I enjoyed the film a lot while in
the theater, although the whole thing started to crumble about 20 minutes later
when I started to notice the strings trying to hold the movie’s disparate parts
together. As stated above, Downey is as
Starkish as ever, which actually saves a few scenes that few, if any, other
actors could have pulled off. As for Pepper Pots, if you have been waiting
for her to finally get a chance to do something other than be ignored, the reward for your patience has finally arrived, although by that time Ironman 3 adds so
much more to the list of frustratingly unnecessary abuses to her character that
some might not feel the wait was worth it. Gwyneth Paltrow deserves full credit for matching Downey by being as subtle as he isn't, even if their relationship is just a few notches short of being straight-up abusive, and I really wish the next film (if there is a next one) gives her character the dignity it fully deserves. Hell, give her a big role in the next Avengers film!
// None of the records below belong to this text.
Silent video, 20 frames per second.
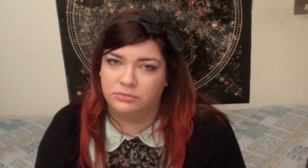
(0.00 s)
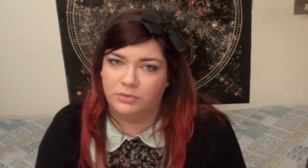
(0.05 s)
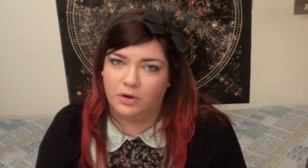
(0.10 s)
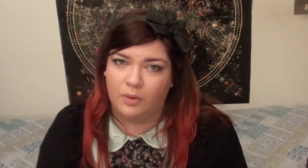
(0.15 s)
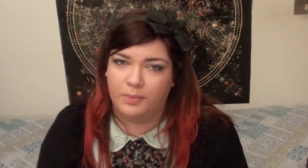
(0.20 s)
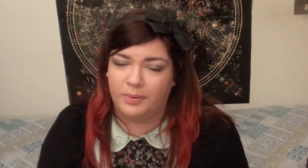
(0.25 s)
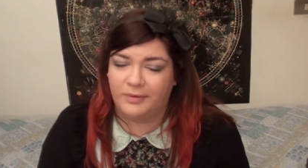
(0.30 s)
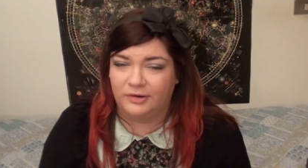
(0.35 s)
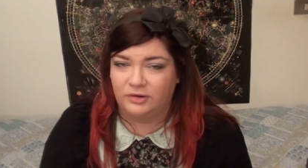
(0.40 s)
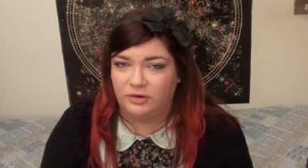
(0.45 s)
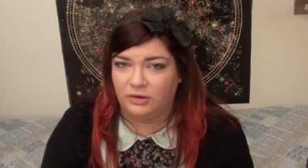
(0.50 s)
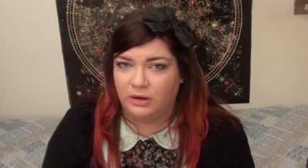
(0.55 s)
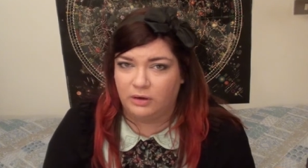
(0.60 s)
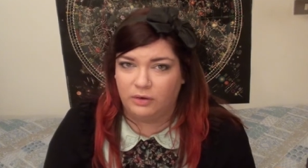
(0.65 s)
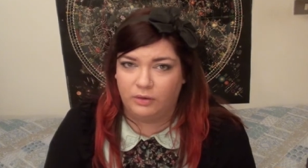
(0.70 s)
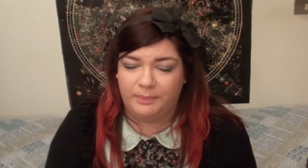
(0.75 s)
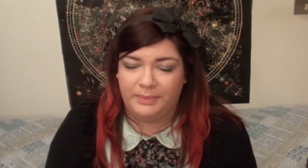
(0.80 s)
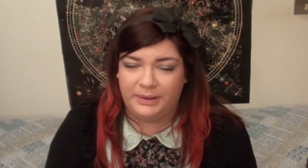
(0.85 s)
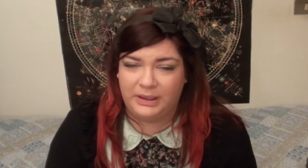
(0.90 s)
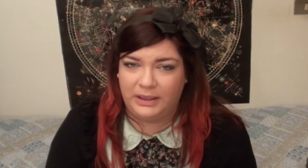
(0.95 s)
ho provato anche
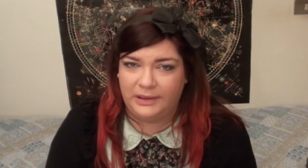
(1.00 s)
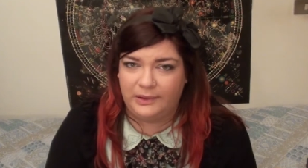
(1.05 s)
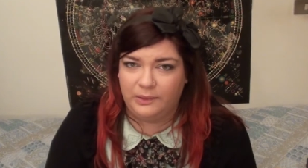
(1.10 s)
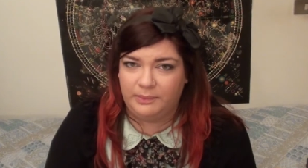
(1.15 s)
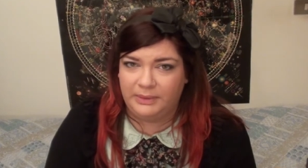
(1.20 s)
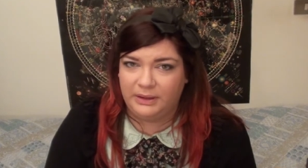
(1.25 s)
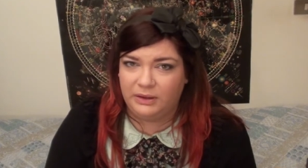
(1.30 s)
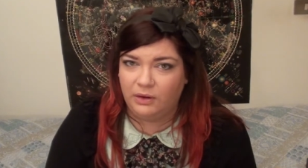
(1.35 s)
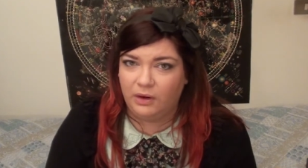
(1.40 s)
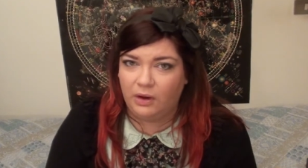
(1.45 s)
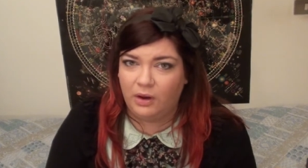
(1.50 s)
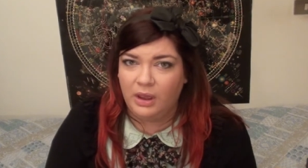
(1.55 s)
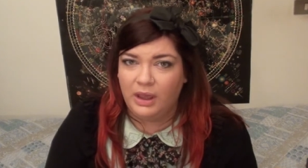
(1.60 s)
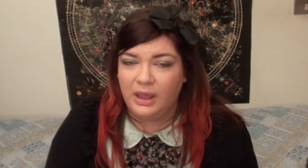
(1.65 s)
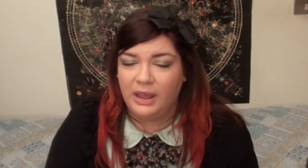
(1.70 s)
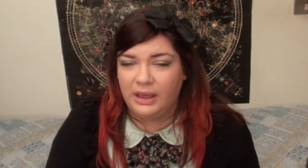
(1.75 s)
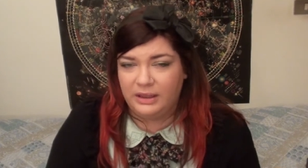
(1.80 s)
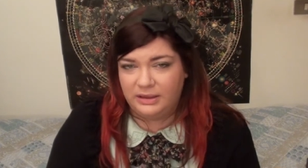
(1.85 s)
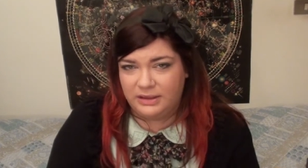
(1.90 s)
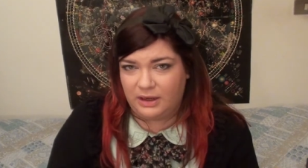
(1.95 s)
col pennellino piccolo
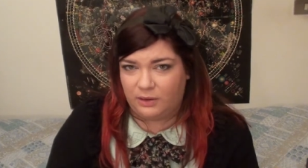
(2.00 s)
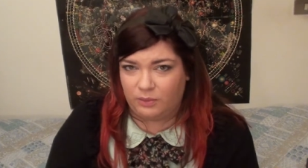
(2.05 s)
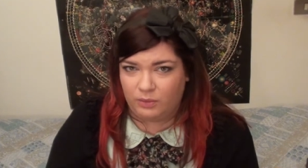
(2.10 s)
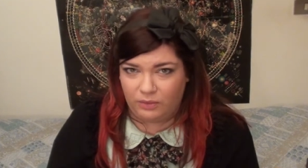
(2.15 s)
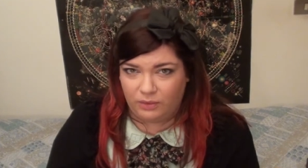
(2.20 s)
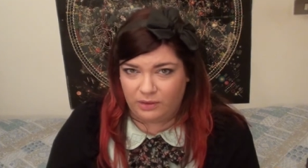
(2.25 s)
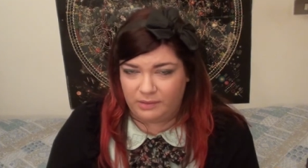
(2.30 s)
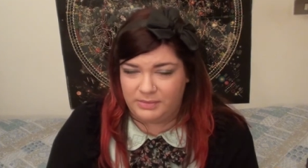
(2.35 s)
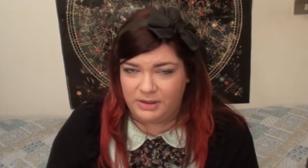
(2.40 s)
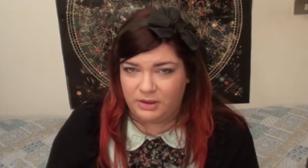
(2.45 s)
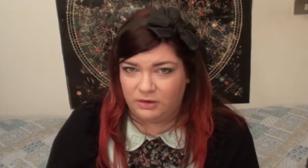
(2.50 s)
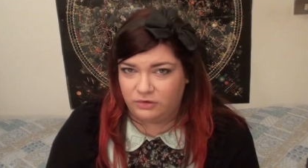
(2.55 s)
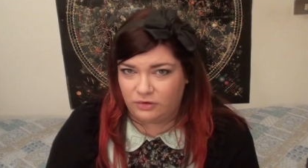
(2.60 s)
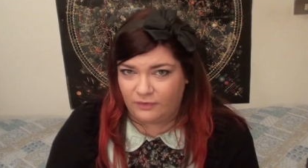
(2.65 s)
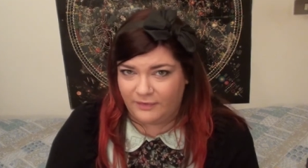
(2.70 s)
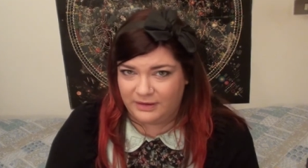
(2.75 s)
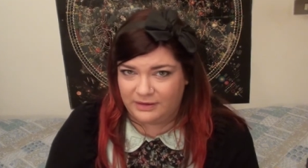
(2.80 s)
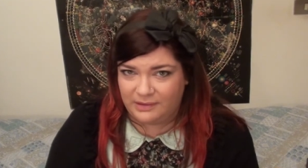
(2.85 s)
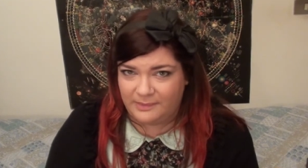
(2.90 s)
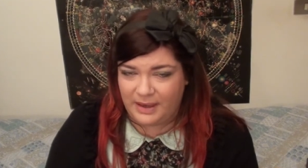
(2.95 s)
ed era quello che mi era
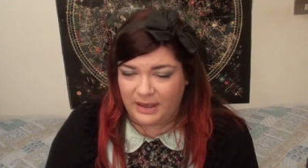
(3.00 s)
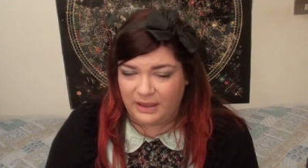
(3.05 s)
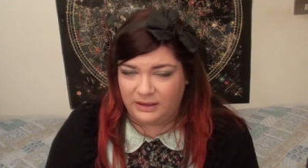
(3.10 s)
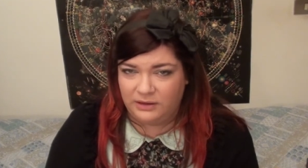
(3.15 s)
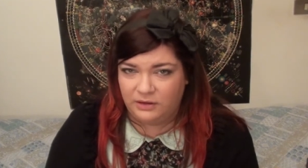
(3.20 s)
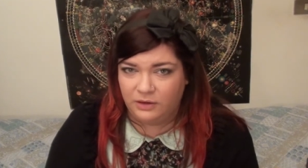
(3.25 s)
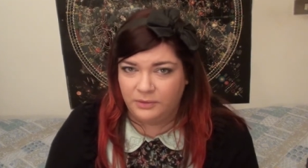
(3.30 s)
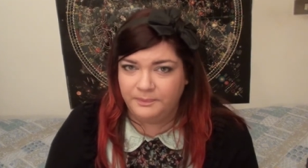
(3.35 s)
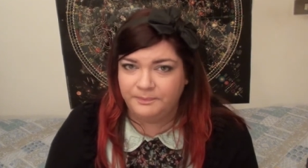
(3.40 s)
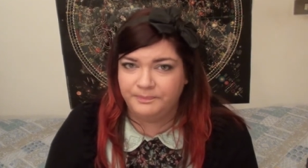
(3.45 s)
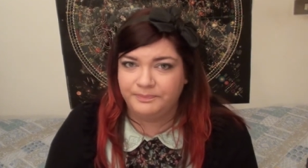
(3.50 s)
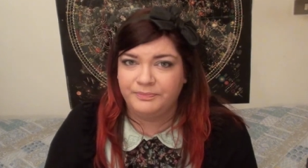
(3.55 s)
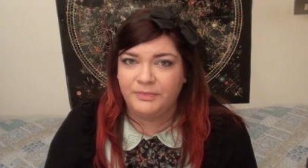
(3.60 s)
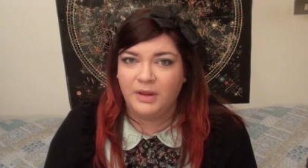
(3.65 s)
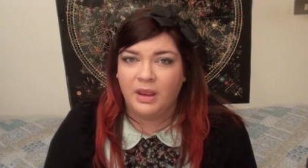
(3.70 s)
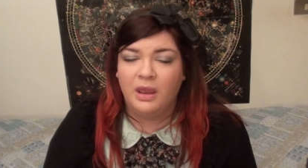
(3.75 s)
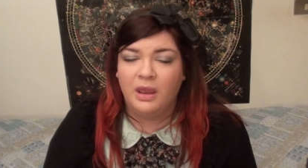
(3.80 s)
trovata meglio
She's earned it, damnit!
If
you’re wondering why I haven’t mentioned War Machine yet, well, I can’t really
talk about him until the franchise decides to actually DO something with the
character.
Aside from a few welcome shifts in
tone and genre in a few moments that shake the narrative up a bit (and, in my
personal opinion, make the film more interesting that it otherwise would have
been), what really makes the film worth watching is the reveal concerning
Mandarin, where he is, and why he’s doing all this. I will not spoil it at all, except to say
that it is the one moment of genuine brilliance in the movie, made even more
fantastic by Ben Kingsley’s spot-on performance. If you are a fan of the comic character, be
warned- you might be pissed.
For all of the films’ flaws, it does
its job well enough, and a few very good moments here and there were enough to
tip the scales in my mind towards 3 stars for this one. Many (if not most of you) have probably seen
the movie already, so for those of you who haven’t, I suppose I’d recommend it,
although maybe not for the reasons Marvel would prefer. It’s fun and entertaining, it’s got good
action and solid acting, and for most of you, it’ll hold up long enough for you leave
the theater and be halfway home before your brain restarts.